As for individual psychotropic drugs, the most commonly prescribed among SSRIs were citalopram and fluoxetine (52.2% and 28.2%, respectively), among TCAs were melitracen and amitriptyline (51.4% and 37.1%, respectively) among FGAs was flupentixol (78.8%), among SGAs were quetiapine and olanzapine (46.2% and 27.9%, respectively), among mood stabilizers were valproate and lamotrigine (39.1% and 30.4%, respectively) and among benzodiazepines was bromazepam (70.8%) (Table 2).
More than half of patients (n = 184; 59.9%) received combined psychotropic therapy. The mean number of psychotropic medications was 1.81 ± 0.81, ranging between 1 and 5. A large proportion of patients received two (n = 128; 41.7%) and 48 patients (15.6%) received three psychotropic medications (Figure 2).
Among psychotropic drug combinations, the most frequent was SSRIs with SGAs (32.9%), followed by SGAs with mood stabilizers (14.3%) and SSRIs with mood stabilizers (9.8%). A triple combination of SSRIs, SGAs and mood stabilizers occurred in 6.8% of cases (Figure 3).
3.3. ECG Changes Caused by Psychotropic Drugs
The RR interval was significantly shorter among patients on TCAs versus those not receiving TCAs and among patients on polytherapy versus those on monotherapy (p < 0.05 for both comparisons) after adjusting for confounding factors such as age, gender, BMI, smoking, caffeine intake, presence of diabetes mellitus, cardiovascular disease and medications known to produce heart rate changes (Table 3).
The Kruskal-Wallis Test was conducted to examine the effect of the most common psychotropic combination, SSRIs and SGAs, in comparison to either SSRIs or SGAs or none of these medications on RR, PR, TpTe and TpTe/QT intervals (Table 4). The test provided evidence of a difference (p < 0.05) between the mean ranks of RR interval of at least one pair of groups. Pairwise Mann-Whitney U tests were carried out for the four pairs of groups for RR interval. There was strong evidence (p < 0.01, adjusted for the number of pairs being tested) of a shorter RR interval among patients who received SGAs compared to those who received SSRIs. The median RR interval for patients treated with SGAs was 750 ms compared to 800 ms for those on SSRIs.
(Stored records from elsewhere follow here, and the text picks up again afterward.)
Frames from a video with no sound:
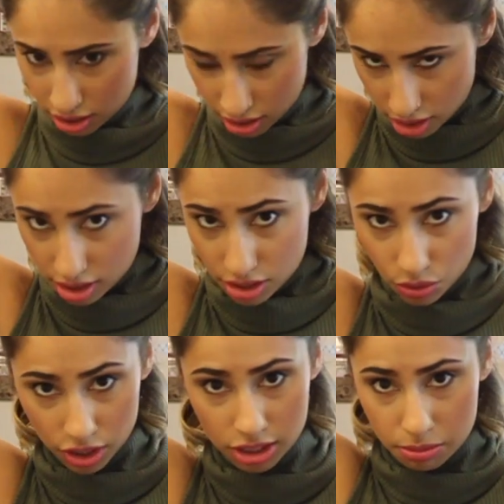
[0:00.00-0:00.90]
this is
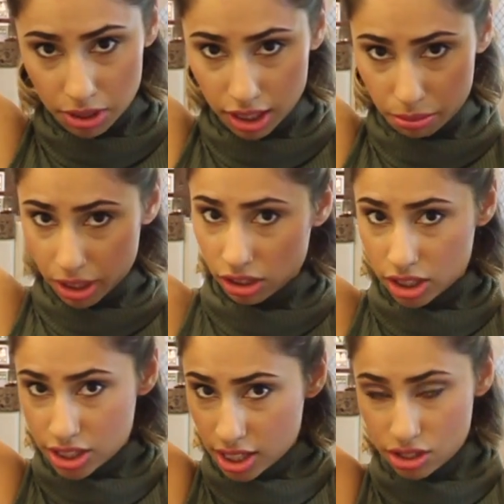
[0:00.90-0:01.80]
going to be a pretty
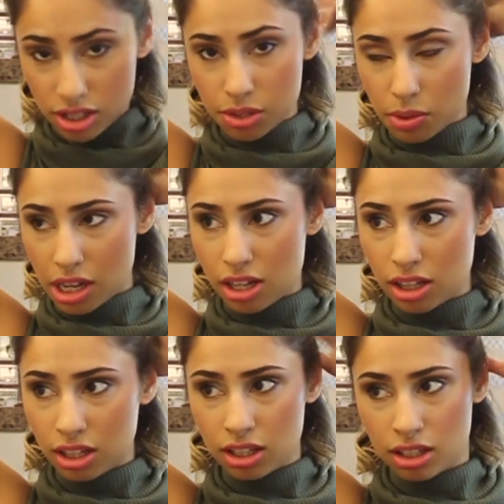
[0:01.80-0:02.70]
large section as well.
There was no evidence of a difference between the other pairs. We did not find difference in PR, TpTe and TpTe/QT intervals between the SSRI + SGA combination and either SSRIs or SGAs or none of these medications.
Table 5 presents correlations of RR, PR, TpTe intervals and TpTe/QT with patient age, BMI and number of psychotropic drugs. No correlations were found in the quetiapine and mood stabilizers groups. Positive correlations were found between the PR interval and age in patients treated with SGAs (r = 0.282; p = 0.001), SSRIs (r = 0.247; p = 0.001), citalopram (r = 0.330; p = 0.001), polytherapy (r = 0.236; p = 0.002) and in the total sample (r = 0.252; p = 0.001). Inverse correlations were found between the RR interval and the number of psychotropic medications among patients treated with SSRIs (r = −0.178; p = 0.007) and in the whole study sample (r = −0.174; p = 0.002). None of the ECG parameters correlated with BMI.
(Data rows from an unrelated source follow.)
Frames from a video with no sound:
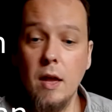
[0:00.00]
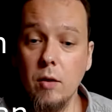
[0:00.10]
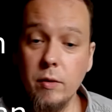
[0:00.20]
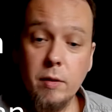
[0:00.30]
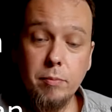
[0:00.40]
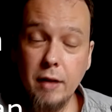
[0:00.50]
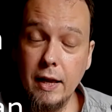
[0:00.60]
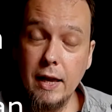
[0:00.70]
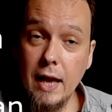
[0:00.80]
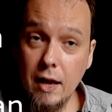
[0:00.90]
we can
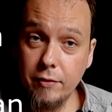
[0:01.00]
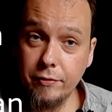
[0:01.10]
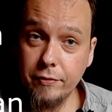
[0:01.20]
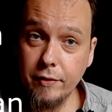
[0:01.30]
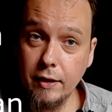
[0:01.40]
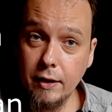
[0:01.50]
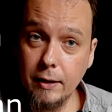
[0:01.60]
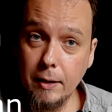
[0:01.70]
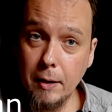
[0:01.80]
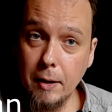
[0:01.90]
play F
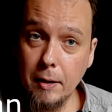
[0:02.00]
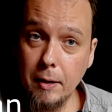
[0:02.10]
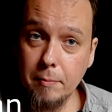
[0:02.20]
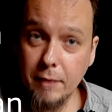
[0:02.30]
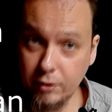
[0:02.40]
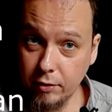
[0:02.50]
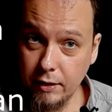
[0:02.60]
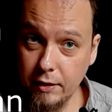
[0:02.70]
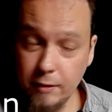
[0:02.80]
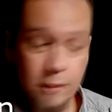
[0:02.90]

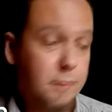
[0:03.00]
Mixolydian,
We found that one patient (0.3%) had premature ventricular contractions (PVCs) and another one (0.3%) had biphasic T wave. The patient with PVC was a 55-year-old female, overweight (BMI 28.9), smoker, daily caffeine intake 3 cups of coffee, no comorbidities, main psychiatric diagnosis bipolar disorder, on quetiapine (400 mg BID) and lamotrigine (25 mg BID), with a heart rate of 106 BPM. The patient with biphasic T wave was a 38-year-old male, smoker, daily caffeine intake 8 cups of coffee, type 2 DM, main psychiatric diagnosis bipolar disorder, on fluoxetine (20 mg TID), haloperidol (5 mg BID), olanzapine (10 mg QD), alprazolam (0.5 mg BID) and procyclidine (5 mg BID); his heart rate was 99 BPM. No QTc prolongation was determined in both cases.
4. Discussion
In this cross-sectional study, we investigated the effect of antipsychotics and other psychotropic drugs on the ECG parameters other than QTc interval in Jordanian outpatients with mental illness, with special emphasis on polypharmacy. Polypharmacy relates to the use of more than one medication, typically with a complex medication dosing schedule. However, there is no adequate evidence to support the safety and efficacy of such treatment regimens [1].
It is well known that high resting heart rate is independently associated with increased risk of cardiovascular mortality [20,21]. FGAs, SGAs and TCAs have been previously associated with a shorter RR interval [22,23,24] due to the presence of α2 adrenoceptor- and muscarinic blocking effect [1]. In our study, the RR interval was significantly shorter among patients on TCAs versus those not receiving TCAs. Such effects were previously reported by van Zyl et al. [25]. As expected, patients receiving polytherapy had significantly shorter RR intervals compared to those on monotherapy, as many of the medications prescribed from the antipsychotic and antidepressant classes have antimuscarinic effects.
Prolongation of the TpTe interval [the interval between the peak and the end of the T wave (Tpeak to Tend)], a measure of cardiac transmural dispersion of repolarization, is associated with higher risk of SCD via increased susceptibility to early and late afterdepolarizations [19]. In a cross-sectional study that involved psychiatric inpatients, clozapine increased TpTe [26], and in a randomized double-blind study in schizophrenia patients, sertindole increased TpTe, while quetiapine caused no increase in TpTe [14]. However, the authors of the latter study noted that, although quetiapine did not show worsening of repolarization measures, some individual patients did experience significant worsening of repolarization [14]. We failed to confirm the above data on the effect of quetiapine on TpTe and TpTe/QT ratio.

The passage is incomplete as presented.